Actually, x cannot be chosen arbitrarily. Even when Bij = ui x vj, fixing j yields (Ai-xi)/ui = constant for all i, therefore establishing a relation between the components of x irrespective of the scaling factor of ui. That is, (Ai1-xi1)/ui1 = (Ai2-xi2)/ui2 where i1 and i2 are two different values of the index i.

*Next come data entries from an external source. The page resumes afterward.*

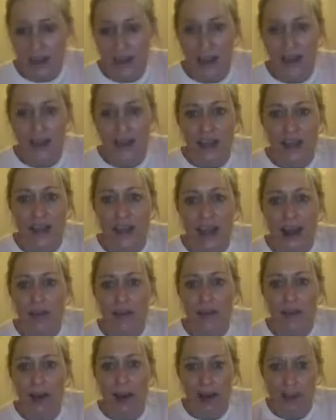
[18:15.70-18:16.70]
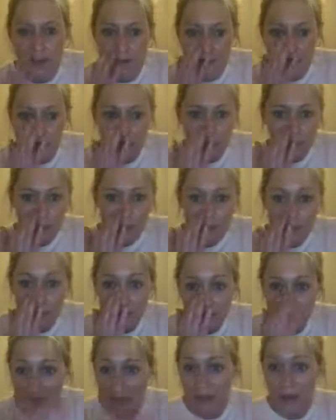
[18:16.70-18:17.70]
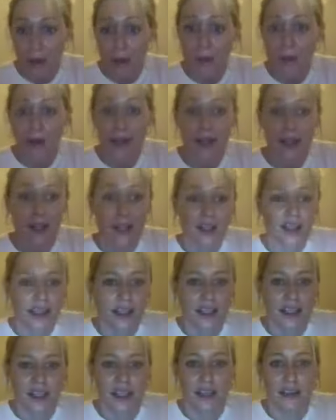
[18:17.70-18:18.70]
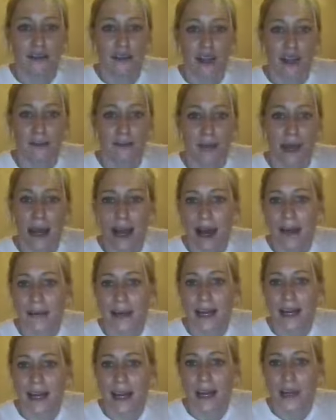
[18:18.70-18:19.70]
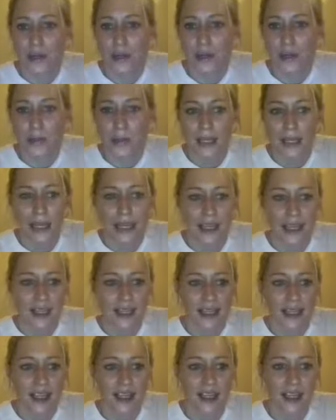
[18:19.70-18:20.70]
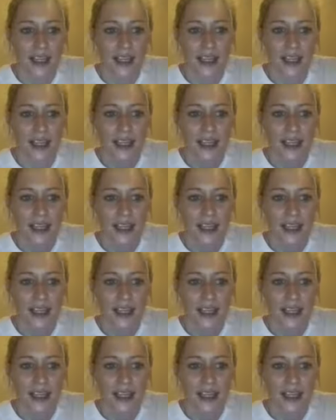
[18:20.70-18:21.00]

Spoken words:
Wicked stuff. That's halfway. Keep going. See if we can beat how many laterals we did.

Furthermore, B is given, but not all B will make the system of equations consistent. Suppose that A=[0;0] and B=[1,2;3,4]. Then y1 = -1/x1 = -3/x2 which means that x2 = 3*x1. However, y2=-2/x1 = -4/x2, indicating that x2 = 2*x1. This is a contradiction and the system cannot be solved!
Best regards
Hugo
Walter Roberson
2015-6-10
Not a contradiction if x2 and x1 are 0.
Hugo
2015-6-10
Certainly, my bad! Nevertheless, notice that x=0 is not a general solution for the system of equations. Consider B=[1,2;3,-4]. Now y2= -inf = +inf. Thus, x=0 is not a general solution.
Torsten
2015-6-10
I guess Bruno's response under
answers the OP's question.
Best wishes
Torsten.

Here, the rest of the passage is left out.